Nearly 90 newly sorted documents of the Japanese military during its occupation of Northeast China from 1931 to 1945, just released by Jilin Provincial Archive in Changchun, once again revealed Japanese war atrocities and proved how wrong Japanese right-wing politicians have been.
Changchun once served as the headquarters of the Japanese Kanto Military Police and "capital" of Manchukuo, a puppet state created by Japan then. The archive keeps more than 100,000 historical documents, about 90 percent of them written in Japanese, the world's largest open record on the issue and irrefutable proof of Japanese invasion and occupation of and atrocities in China.
The Japanese army set fire to many of its war documents and buried the remaining ones before it made a slapdash withdrawal from China after Japan surrendered to the Allied forces on Aug 15, 1945. The buried documents were found when workers began digging a construction site in the 1950s.
These original documents provide ample historical evidence of the crimes the Japanese army committed before and during World War II. These documents prove yet again that the Japanese did commit heinous crimes like the Nanjing Massacre and the practice of "comfort women" irrespective of the denials of the present Japanese government.
One of the newly sorted documents shows that Nanjing's population declined sharply from 1.13 million to 345,000 in two and a half months, that is, before and after the 1937 Nanjing Massacre.
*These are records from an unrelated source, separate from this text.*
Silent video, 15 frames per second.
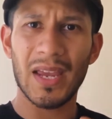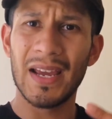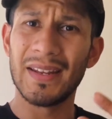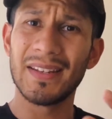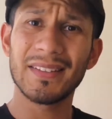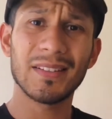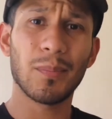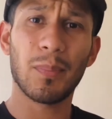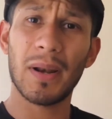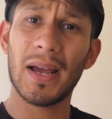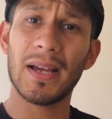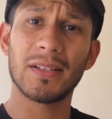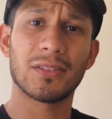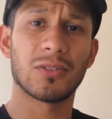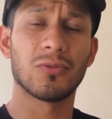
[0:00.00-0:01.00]
And this
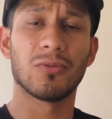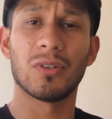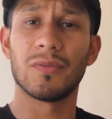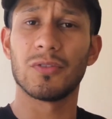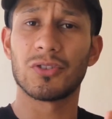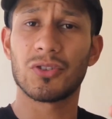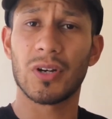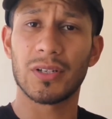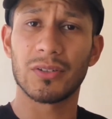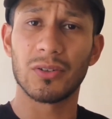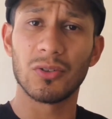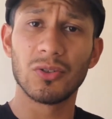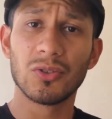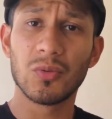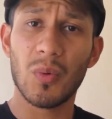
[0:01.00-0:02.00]
applies to if you're trying to
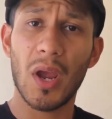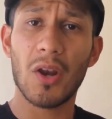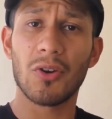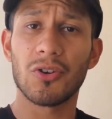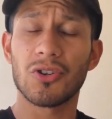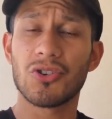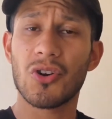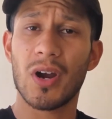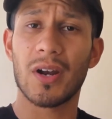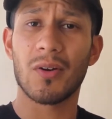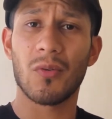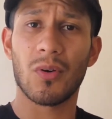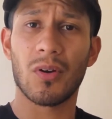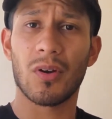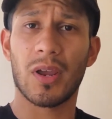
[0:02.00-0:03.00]
lose weight or you're
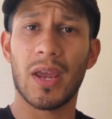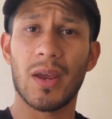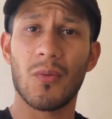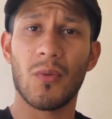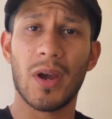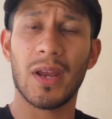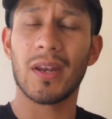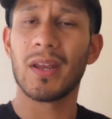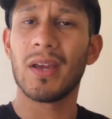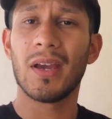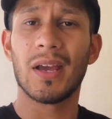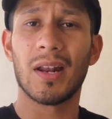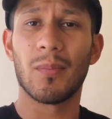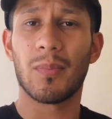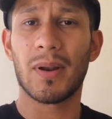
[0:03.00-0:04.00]
trying to gain weight.
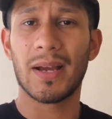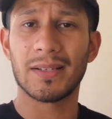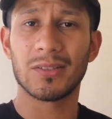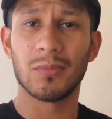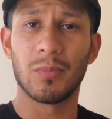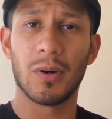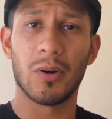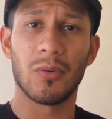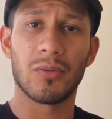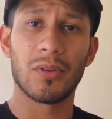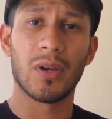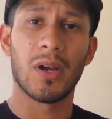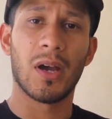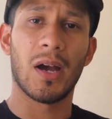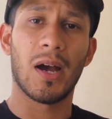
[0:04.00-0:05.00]
It applies to both.
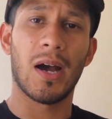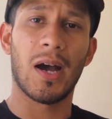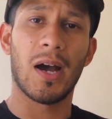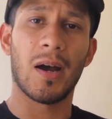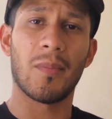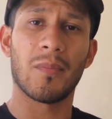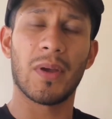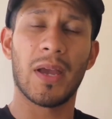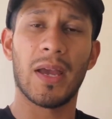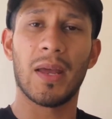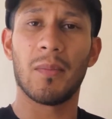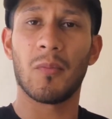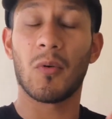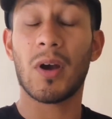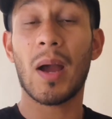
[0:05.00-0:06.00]

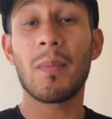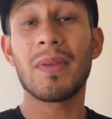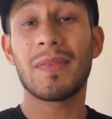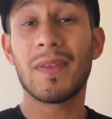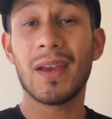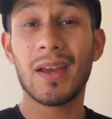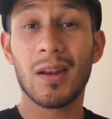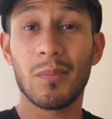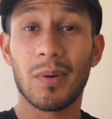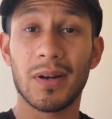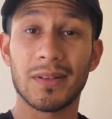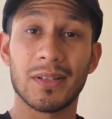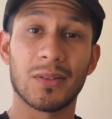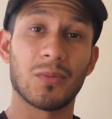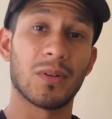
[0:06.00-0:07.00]
And what got me thinking
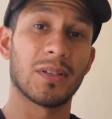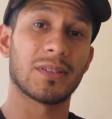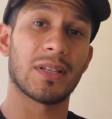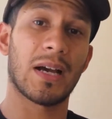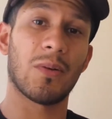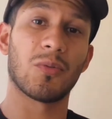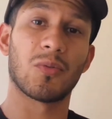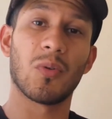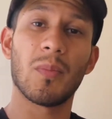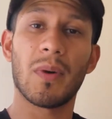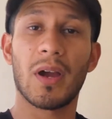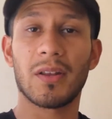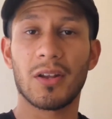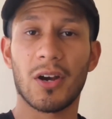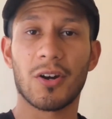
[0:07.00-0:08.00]
about this was I was with
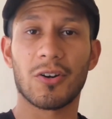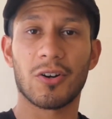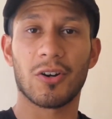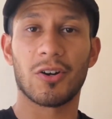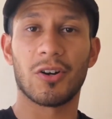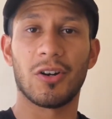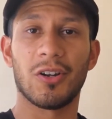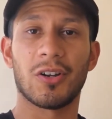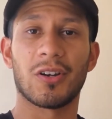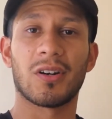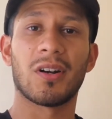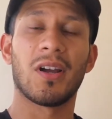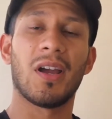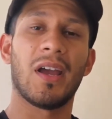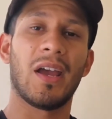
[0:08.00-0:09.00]
my daughter
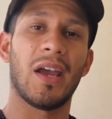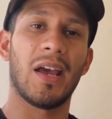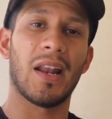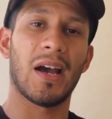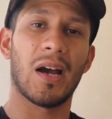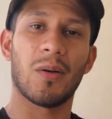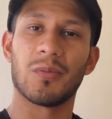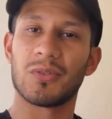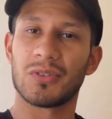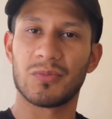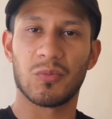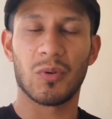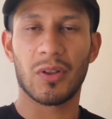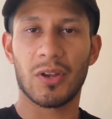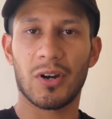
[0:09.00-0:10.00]
earlier, and I was
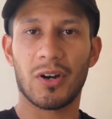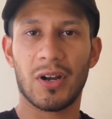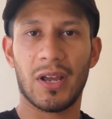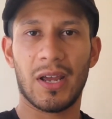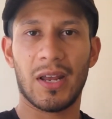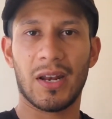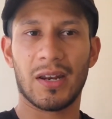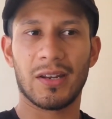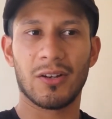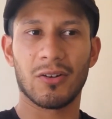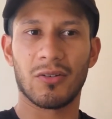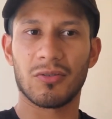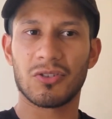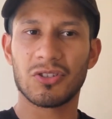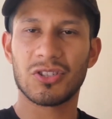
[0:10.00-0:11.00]
just with her, and
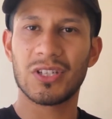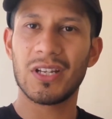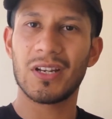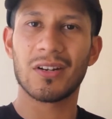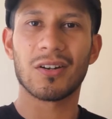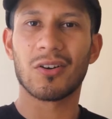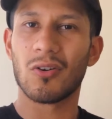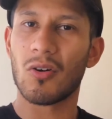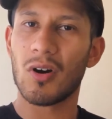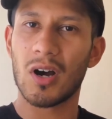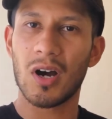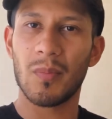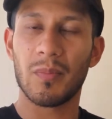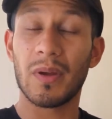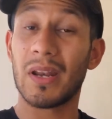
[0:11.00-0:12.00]
just seeing her
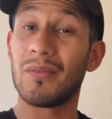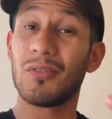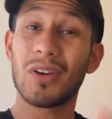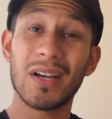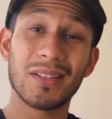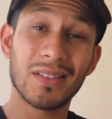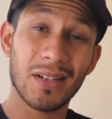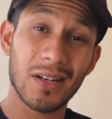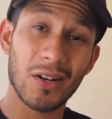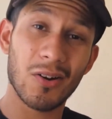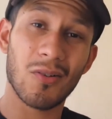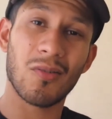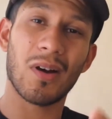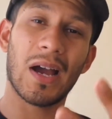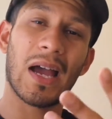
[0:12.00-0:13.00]
grow up. And if you guys didn't
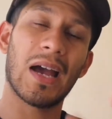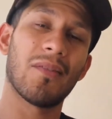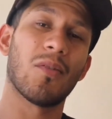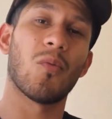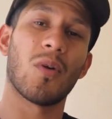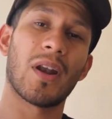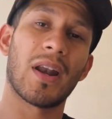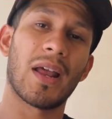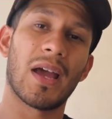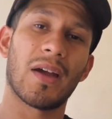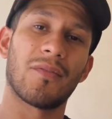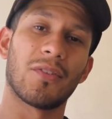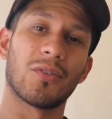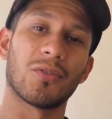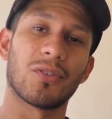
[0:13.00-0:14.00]
know, I have a
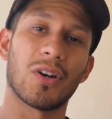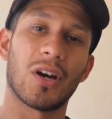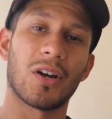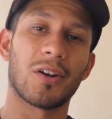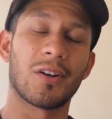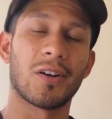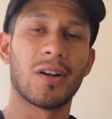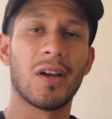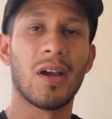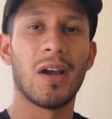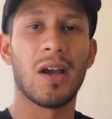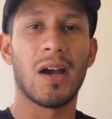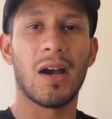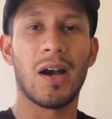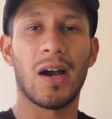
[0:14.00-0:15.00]
1.5-year-old daughter.
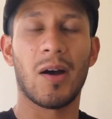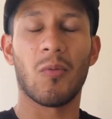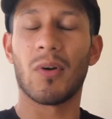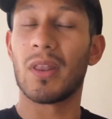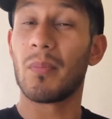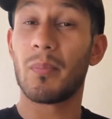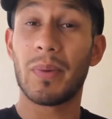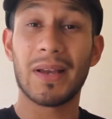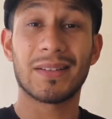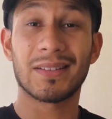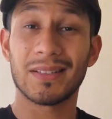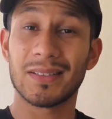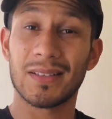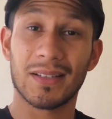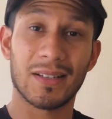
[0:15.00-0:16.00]
One of the best
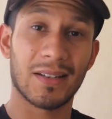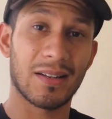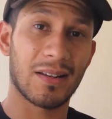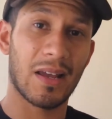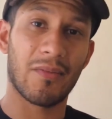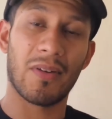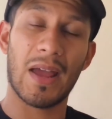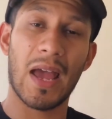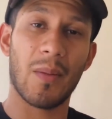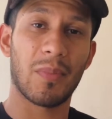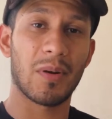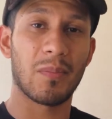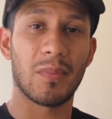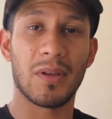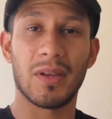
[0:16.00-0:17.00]
things that can ever
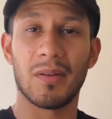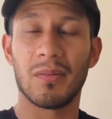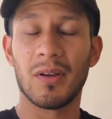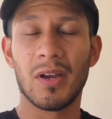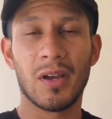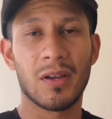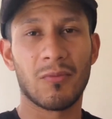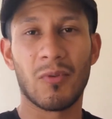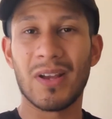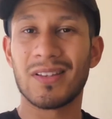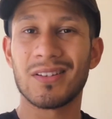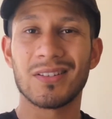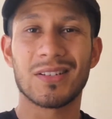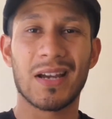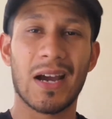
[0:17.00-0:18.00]
happen to me,
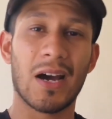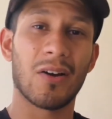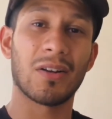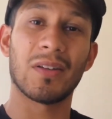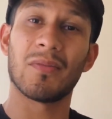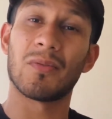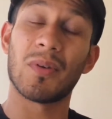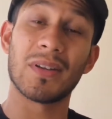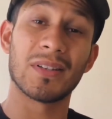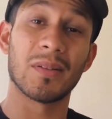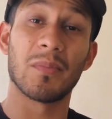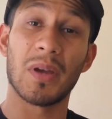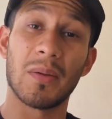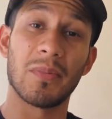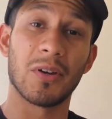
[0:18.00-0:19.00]
raising a child, even raising a
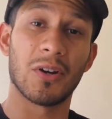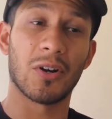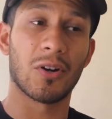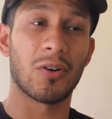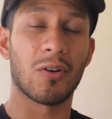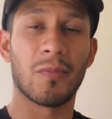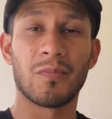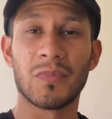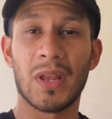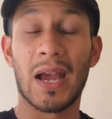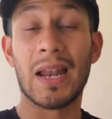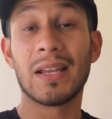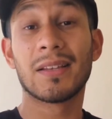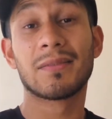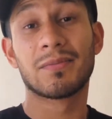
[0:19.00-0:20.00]
baby girl.
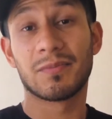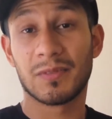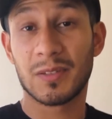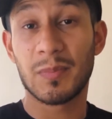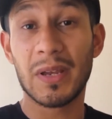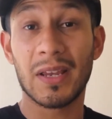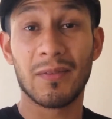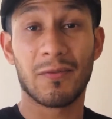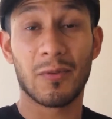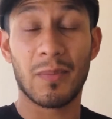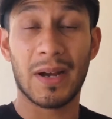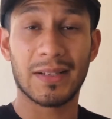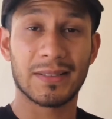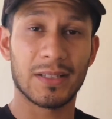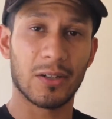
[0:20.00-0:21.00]
At least speaking for
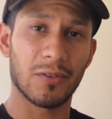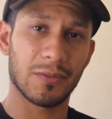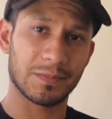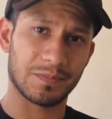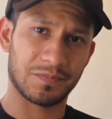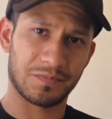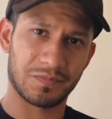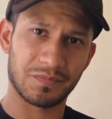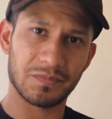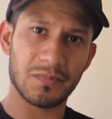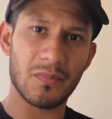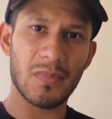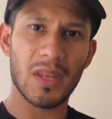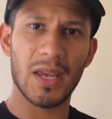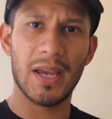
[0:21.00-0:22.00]
myself.
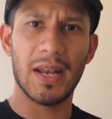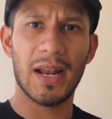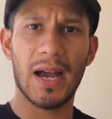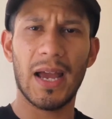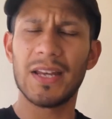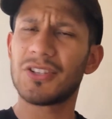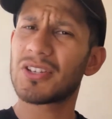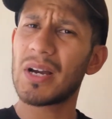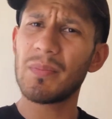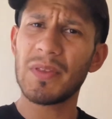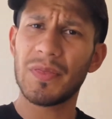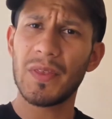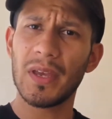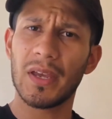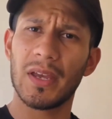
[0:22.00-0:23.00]
And it just got me
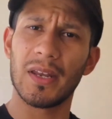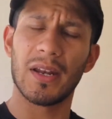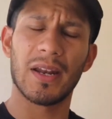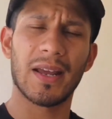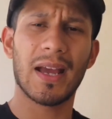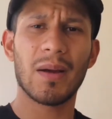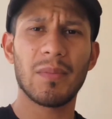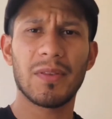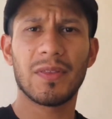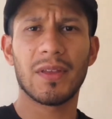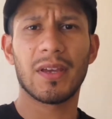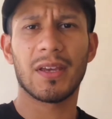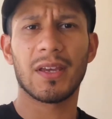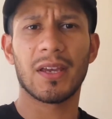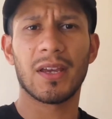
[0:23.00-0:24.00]
thinking, and it got me
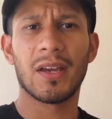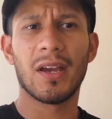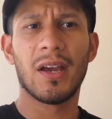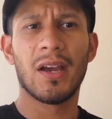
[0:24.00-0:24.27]
thinking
A report in a Japanese newspaper says "floating dead bodies covered up to 3 miles ... in the Yangtze River", further demonstrating that not only did the Japanese carry out the massacre, but also that the number of victims was higher than the previous estimates of 300,000.
A document issued by the Japanese authorities identifies another heinous crime - wartime "comfort women", or women forced into sex slavery by Japanese authorities - as an official act sponsored by the Japanese war regime. One file in the archive specifically records that a "comfort woman" in Nanjing was "exploited" (raped) by at least 71 Japanese soldiers in 10 days.
But despite the sea of evidence against the Imperial Japanese Army, Japanese right-wing leaders keep denying Japan's wartime crimes. In 2012 Toru Hashimoto, mayor of Osaka, said that sex slaves played a "necessary" role in keeping Japanese troops in check during World War II. A month ago, Japan's Chief Cabinet Secretary Yoshihide Suga denied Chinese President Xi Jinping's statements on Japanese invasion of China and the Nanjing Massacre. Worse, on April 21, Japanese Prime Minister Shinzo Abe sent a ritual offering to Yasukuni Shrine, which honors 14 Class-A war criminals and is a symbol of Japan's militarist past. Abe even visited the shrine four months ago.